Hay dolores que llegan sin avisar, no preguntan, nos dejan sin aliento y nos hacen experimentar la vulnerabilidad en toda la extensión de la palabra. Esos dolores pueden ser causados por una ruptura amorosa que nos desarma; una meta fallida que nos golpea el ego, o simplemente por una presión inexplicable en el pecho que aparece y nos nubla los días.
La primera reacción suele ser la negación, el enojo, la frustración o, peor aún, esa presión que se vuelve necesidad de demostrar que ‘somos fuertes’ aunque por dentro no podamos más. Vivimos en una actualidad que muchas veces nos obliga a disimular la tristeza, a sonreír para la foto, evitar la vulnerabilidad y a esconder las trizas que llevamos dentro.
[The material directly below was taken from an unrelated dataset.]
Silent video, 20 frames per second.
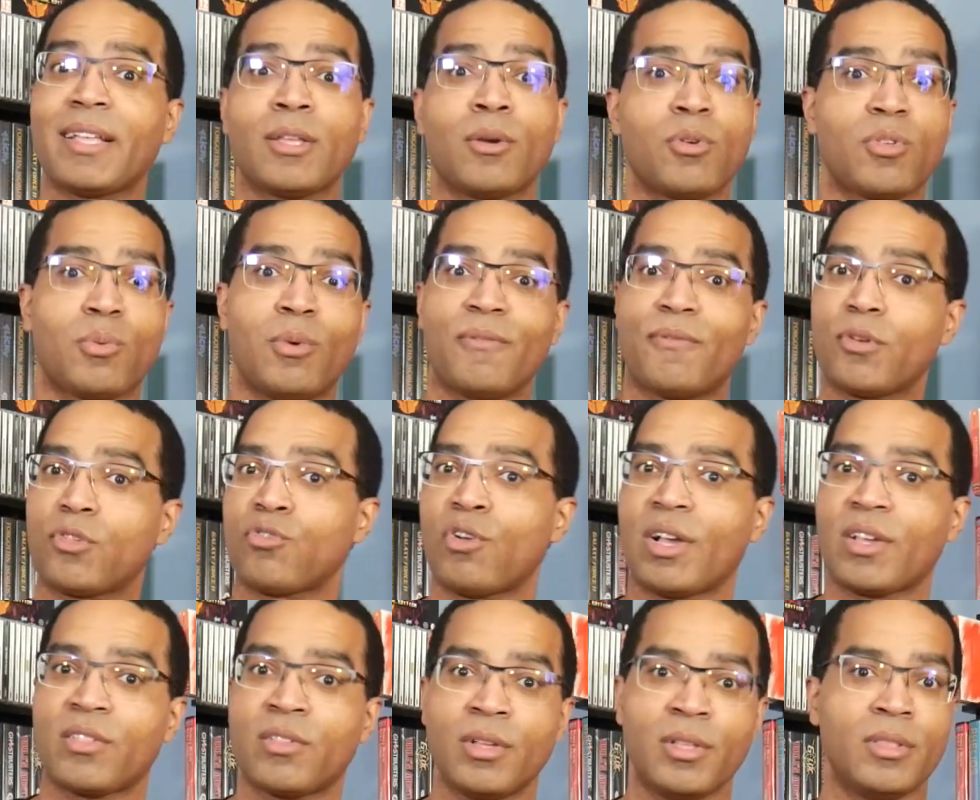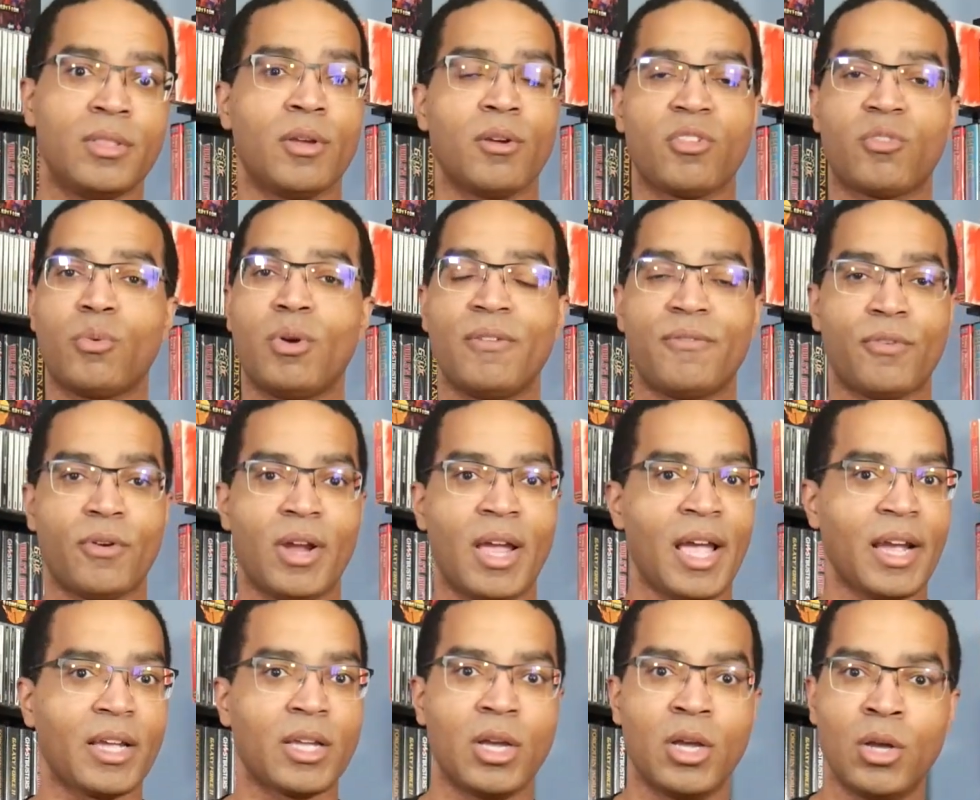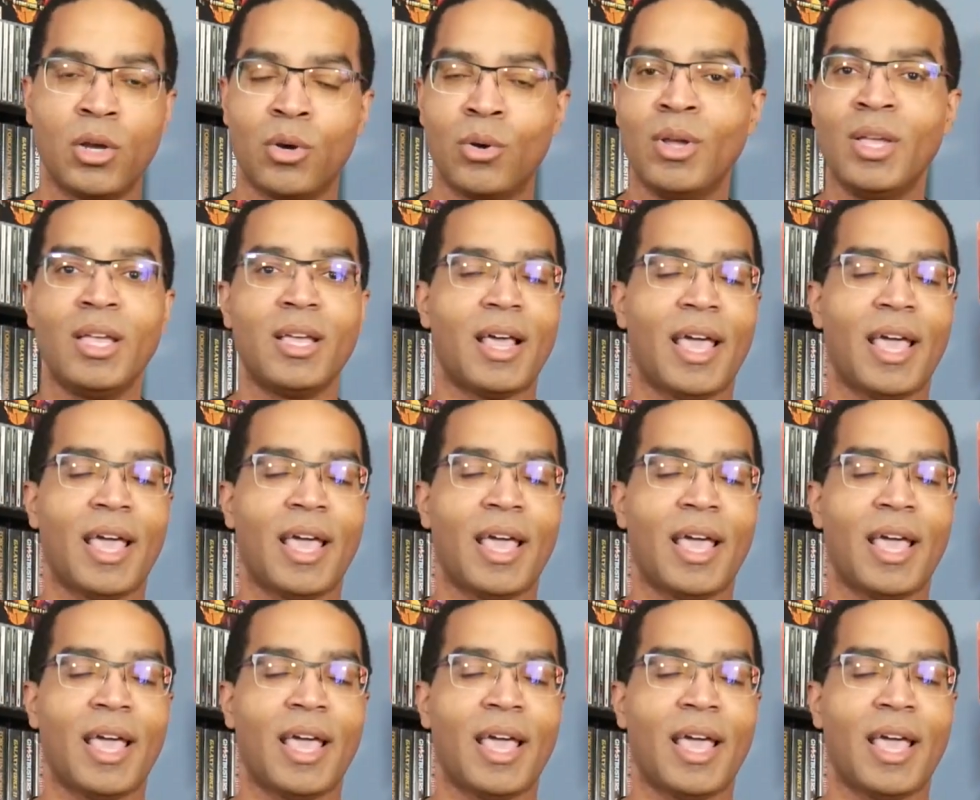there was one for Truxton, there was one for Echo.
Pero, ¿qué crees? sentir es inevitable, necesario y natural. Hay muchas situaciones que nos van a doler, que nos van a bajonear, a quitar el sueño y una lista interminable, pero todo eso es válido. Y aunque parezca trillado, “no somos máquinas, somos humanos”. Y en saberlo a conciencia radica el darnos permiso para aceptar lo que sentimos, vivir y experimentar la emoción con valentía y amor, y más concretamente, llorar si es necesario.
Y con ello, no me refiero a victimizarnos sino como un acto de higiene mental, de desahogo emocional, de purificación del alma. Llorar es la prueba de que estás vivo y de que aquello que perdiste o te falló, te importaba. Es ese momento en el que le decimos a nuestro cuerpo y mente: “entendido, esto dolió bastante, pero vamos a procesarlo y nos vamos a recuperar”.
Llorar no es malo, permanecer en la tristeza y el llanto, sí. Por tanto, el secreto está en el tiempo. Ese permiso de llorar para estar mal se puede asociar a una visita de 24 horas, o de una tarde, o solo hasta que amanezca. Necesitas sentir el dolor en su máxima expresión para poder reconocerlo, darle la bienvenida y despedirlo.
¿Cómo darnos cuenta de que el dolor se ha vuelto costumbre? Cuando empezamos a invertir más energía en revivir el pasado que en construir el futuro. Hay personas que se vuelven expertos en analizar los “hubiera”, en releer los mensajes antiguos, en buscar culpables y es ahí cuando sin notarlo, convierten la herida en parte de su identidad y una zona de confort de la que no se quiere salir.
Para poder salir, es importante “dejar ir” y esto no significa olvidar, dejar de invertir tiempo, energía y recursos mentales en algo que ya no tiene futuro en nuestra vida. Y es aquí donde viene la parte más difícil, pero a la vez, la más liberadora: lo que sigue. Una vez que las lágrimas se han secado, toca redirigir esa inmensa energía que gastábamos en sufrir a un reencuentro consciente con la realidad.
La familia, el trabajo, los amigos, esos hobbies que dejamos de hacer, esa rutina de ejercicio, y un sinfín de actividades que estoy segura se te vienen a la mente son tus anclas de propósito. Esos actos te deben recordar quién eres más allá de tu dolor o tu pérdida. Es aquí donde te centras en ti y en aquello que te hace feliz y te pertenece. No necesitas una motivación, tú eres tu motivación.
Así que sí, si tienes algo oprimiéndote el pecho, tómate tu tiempo, sácalo. Dale a tu cuerpo la paz de una “lloradita” necesaria. Pon tu canción más triste y haz catarsis. Pero, por favor, establece una hora para tu recuperación. Y mañana, o en una hora, o cuando la última lágrima se seque, mírate al espejo y pregúntate: ¿Qué es lo más pequeño, noble y hermoso que puedo hacer por mí en este momento? y ve por ello.
Levántate, acomoda el cojín mojado, sacude tu ropa, sonríe, frente en alto y vuelve a lo tuyo y a lo que te hace feliz. Y nunca olvides que el dolor es pasajero, pero aquello que te hace feliz, permanece para siempre.